Please transcribe the data exactly as shown, skipping the images.

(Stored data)
= = =
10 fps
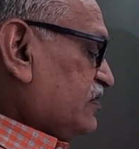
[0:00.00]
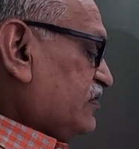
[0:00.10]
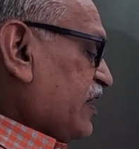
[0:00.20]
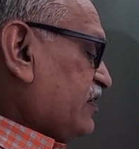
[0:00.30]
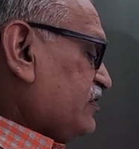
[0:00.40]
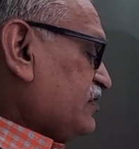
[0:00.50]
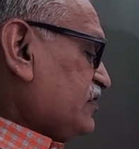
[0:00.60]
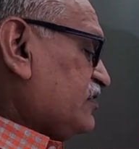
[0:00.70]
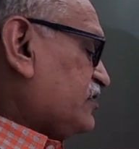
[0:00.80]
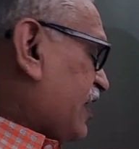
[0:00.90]
Then
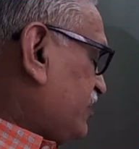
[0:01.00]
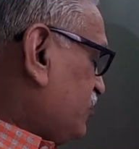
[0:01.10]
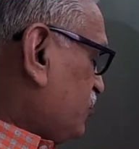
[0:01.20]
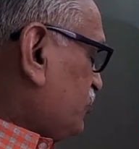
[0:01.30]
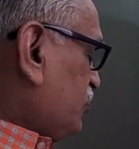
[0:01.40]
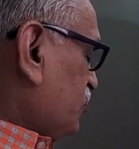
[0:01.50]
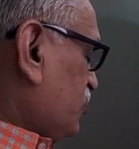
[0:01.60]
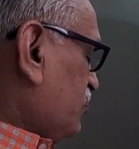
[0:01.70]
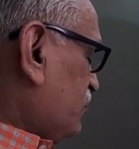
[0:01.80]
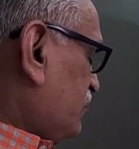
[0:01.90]
sine 0,
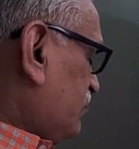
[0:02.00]
0.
= = =
▶ [Response area]:
10 fps
[0:00.00]
[0:00.10]
[0:00.20]
[0:00.30]
[0:00.40]
[0:00.50]
[0:00.60]
[0:00.70]
[0:00.80]
[0:00.90]
Then
[0:01.00]
[0:01.10]
[0:01.20]
[0:01.30]
[0:01.40]
[0:01.50]
[0:01.60]
[0:01.70]
[0:01.80]
[0:01.90]
sine 0,
[0:02.00]
0.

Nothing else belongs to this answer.